Après Tomboy et Bande de filles, on attendait de pied ferme Céline Sciamma sur la Croisette. Celle qui avait co-écrit le scénario du bouleversant film d’animation Ma vie de Courgette de Claude Barras ne nous a pas déçus. Portrait de la jeune fille en feu est une œuvre sur la création et la naissance d’un amour, belle, intense et politique. Elle a remporté le Prix du scénario au Festival de Cannes. (Entretien)
Au XVIIIème siècle, Marianne se rend sur une île bretonne pour peindre le portrait de mariage d’Héloïse. Promise à un riche Milanais, la jeune femme repousse cette union en refusant de poser. Marianne devra la peindre en secret. Se prétextant dame de compagnie, elle l’observera attentivement.

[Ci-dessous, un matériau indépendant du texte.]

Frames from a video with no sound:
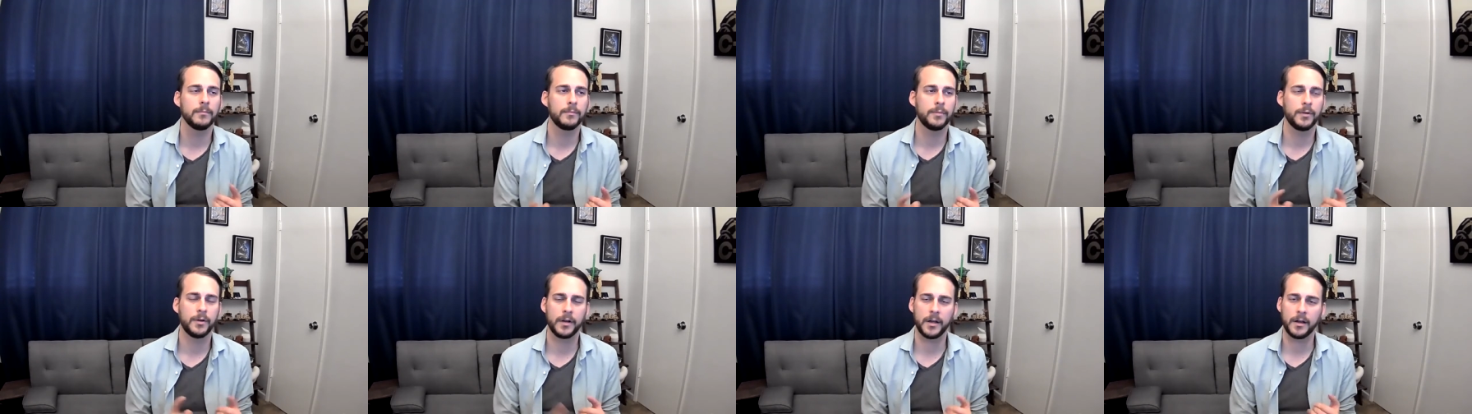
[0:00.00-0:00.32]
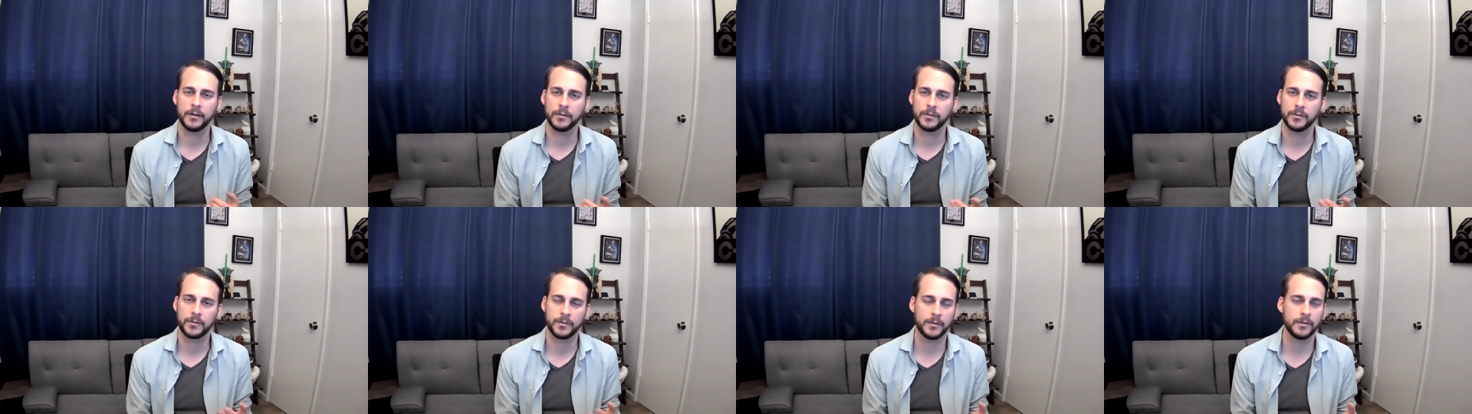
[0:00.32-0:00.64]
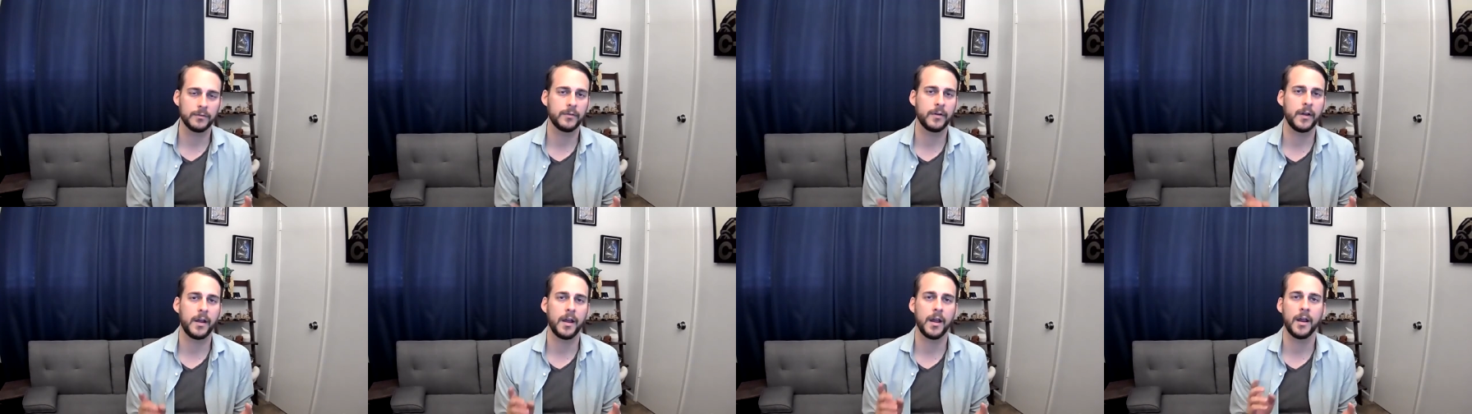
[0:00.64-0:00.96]
Put out a
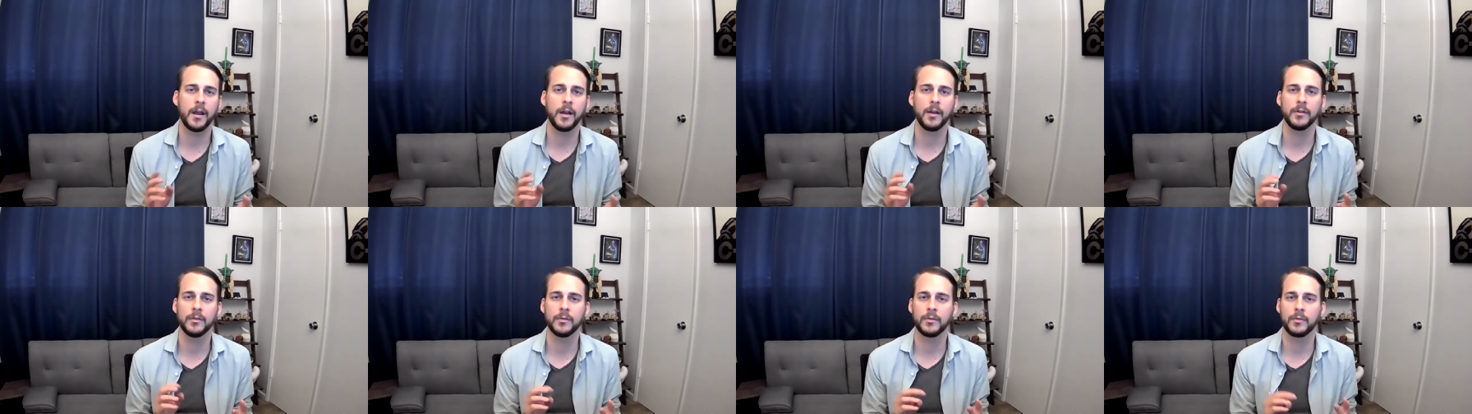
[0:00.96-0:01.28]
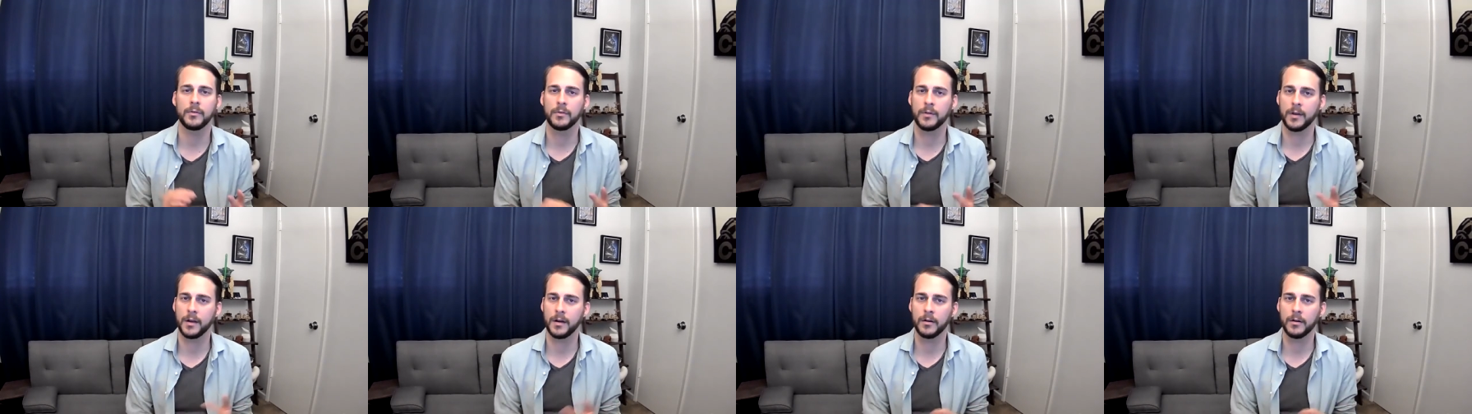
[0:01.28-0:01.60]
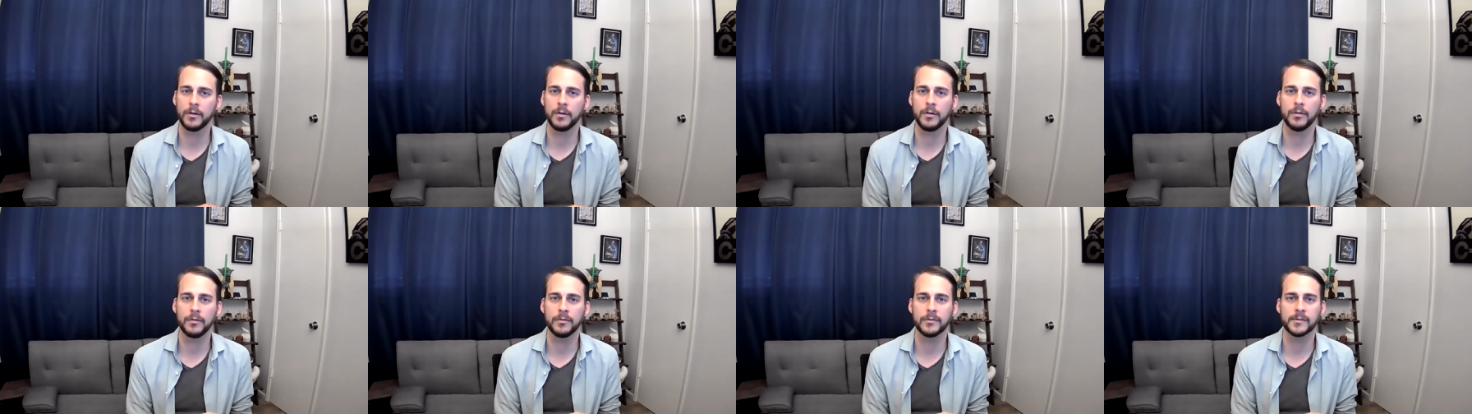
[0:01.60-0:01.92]
survey,
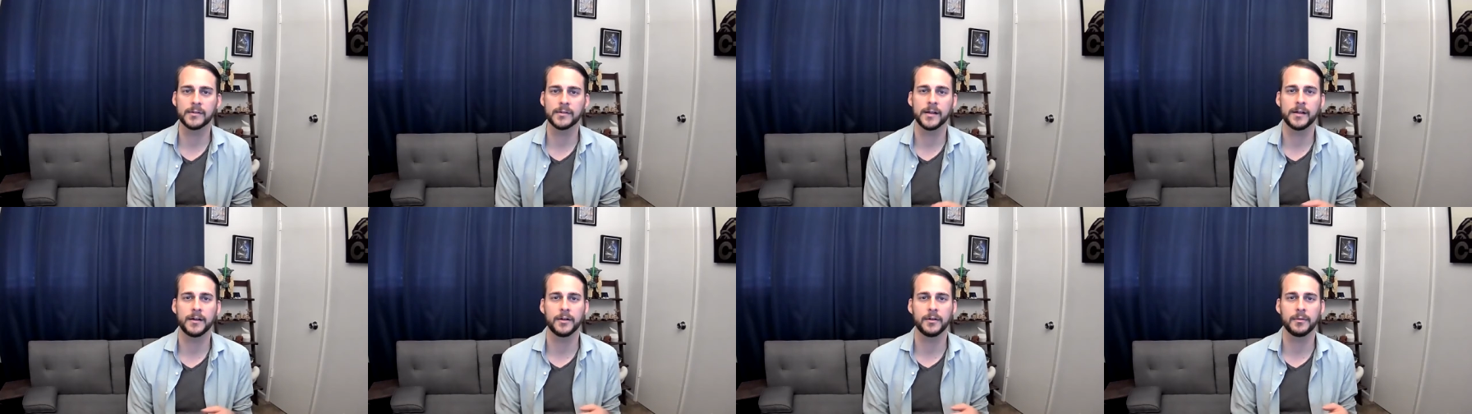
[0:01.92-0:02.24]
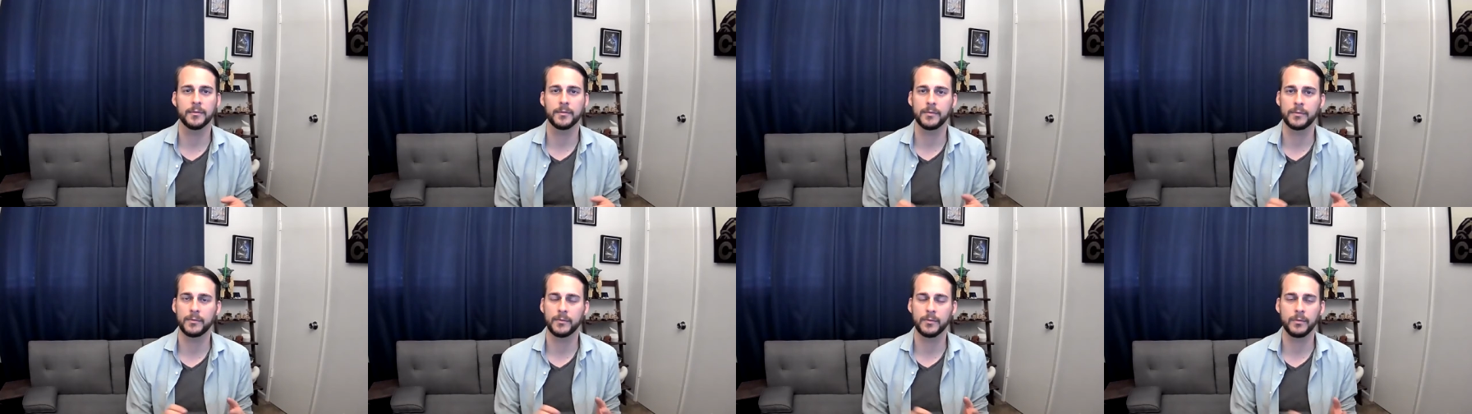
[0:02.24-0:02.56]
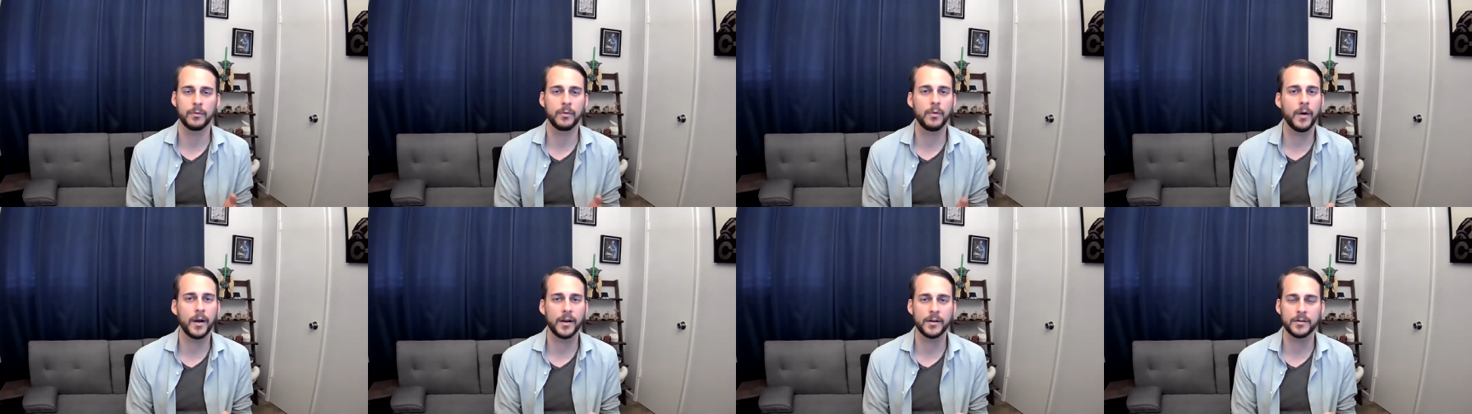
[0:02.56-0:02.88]
send a newsletter with
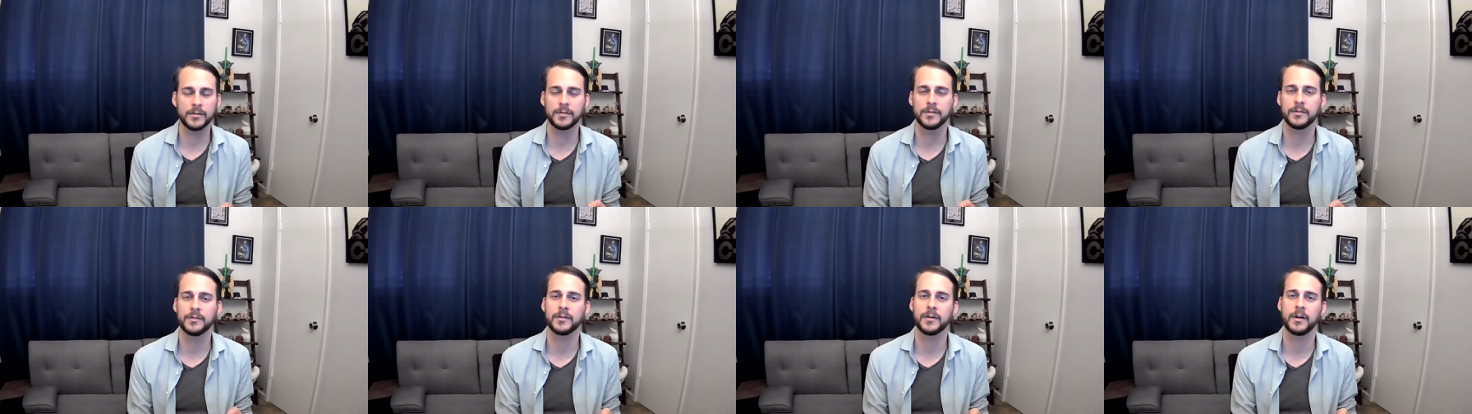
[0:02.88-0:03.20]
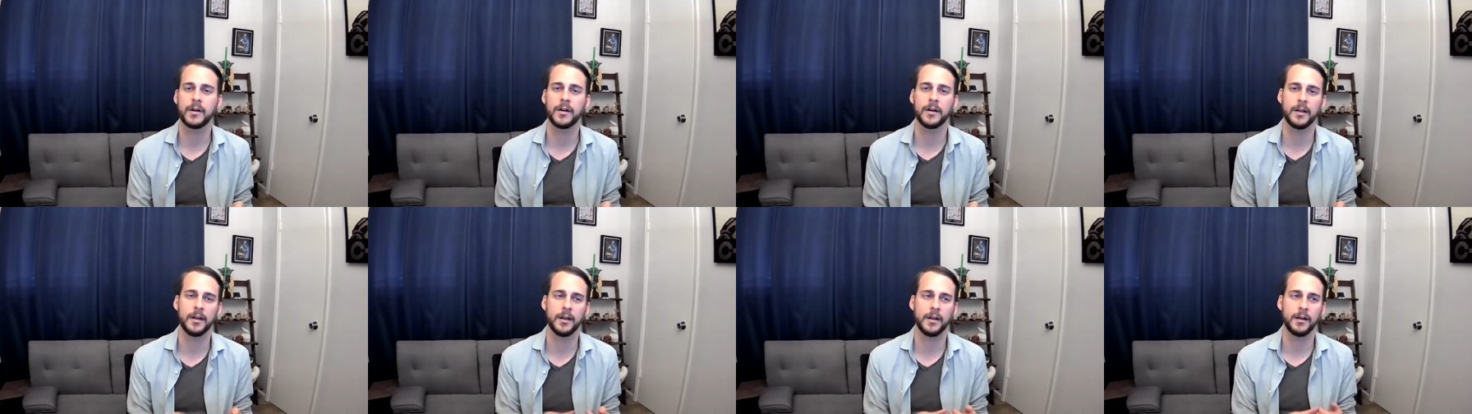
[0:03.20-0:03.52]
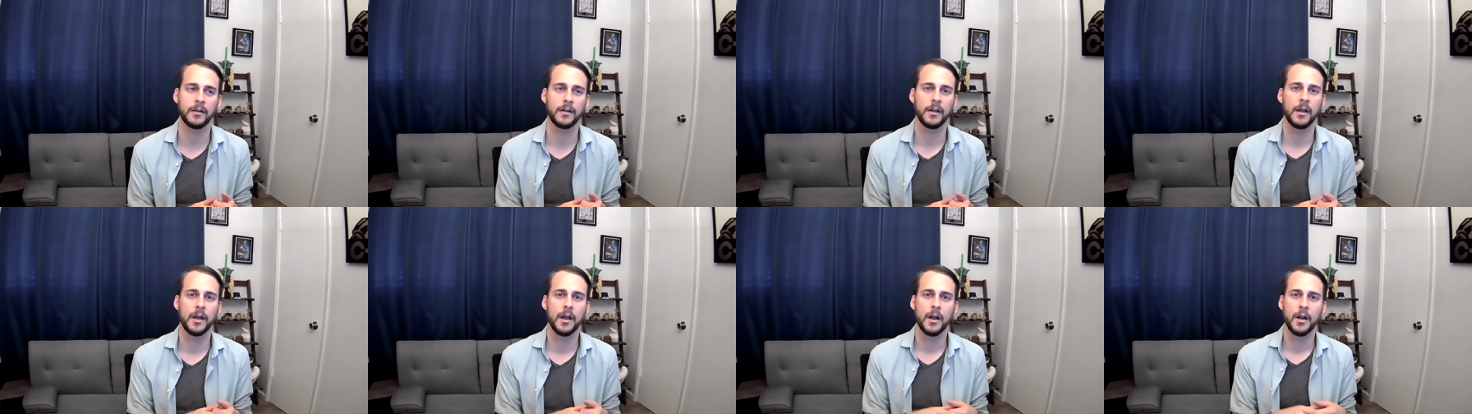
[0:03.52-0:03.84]
questions on
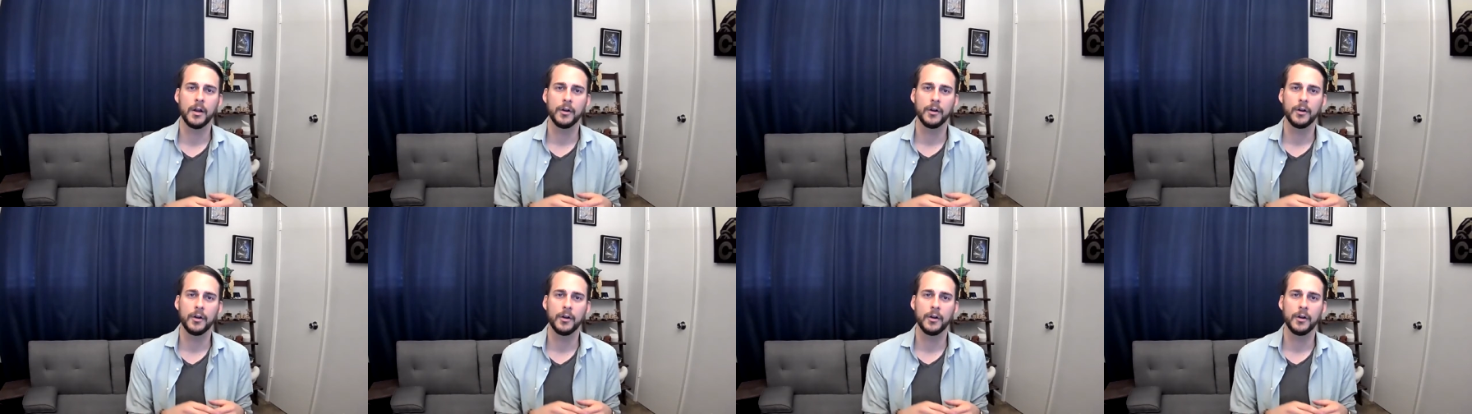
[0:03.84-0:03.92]
it.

Noémie Merlant et Adèle Haenel subliment ce drame onirique. Elles illuminent l’écran avec une présence et des regards d’une intensité rare. Le thème du portrait est bien sûr très romanesque, en témoigne ce malheureux premier peintre qui a abandonné son oeuvre souillée avant l’arrivée de Marianne. Sans entrer dans des considérations trop intimes il existe dans le film une mise en abîme du thème du portrait et de la figure de la muse. La peintre regarde son modèle et la dépeint, comme Céline Sciamma, cinéaste, filme elle-même sa compagne dans la vie, Adèle Haenel. C’est par sa caméra que surgiront les détails du corps que l’on retrouvera sur le portrait. La mise en scène parfaite est complétée par des costumes, des décors, des tonalités qui offrent une image douce et esthétisante. Et outre son onirisme, le film démontre de réelles qualités techniques par tous ses différents aspects (maquillage, lumière…).
Céline Sciamma signe également une œuvre politique en offrant une vraie place à la femme dans un film d’époque. Un événement en soi, car rarement des rôles de personnages féminins ont été aussi profonds dans ce genre. On a affaire ici à de véritables héroïnes. Des femmes qui fument la pipe et prennent des initiatives. Comme la peintre qui va sans hésiter sauter de la barque et nager pour aller récupérer ses toiles tombées à l’eau. Ou, lorsque la Comtesse, la mère d’Héloïse, Valéria Golino, s’absentera quelques jours. Les jeunes femmes – la servante Sophie, Luana Bajrami, Héloïse et la peintre – alors plus libres et complices vont se rapprocher. Dans une scène mémorable où l’on dénote un soupçon d’ironie, elles échangent même leurs rôles. La servante brode pendant que sa maitresse Héloïse prépare le diner et que Marianne sert le vin. Les beaux moments de promenade de ces femmes en lourdes robes longues sur la plage venteuse où les vagues se déchainent, pourraient rappeler La leçon de piano de Jane Campion. Comme un clin d’œil à l’héroïne de ce drame qui subit sa condition de femme muette mariée.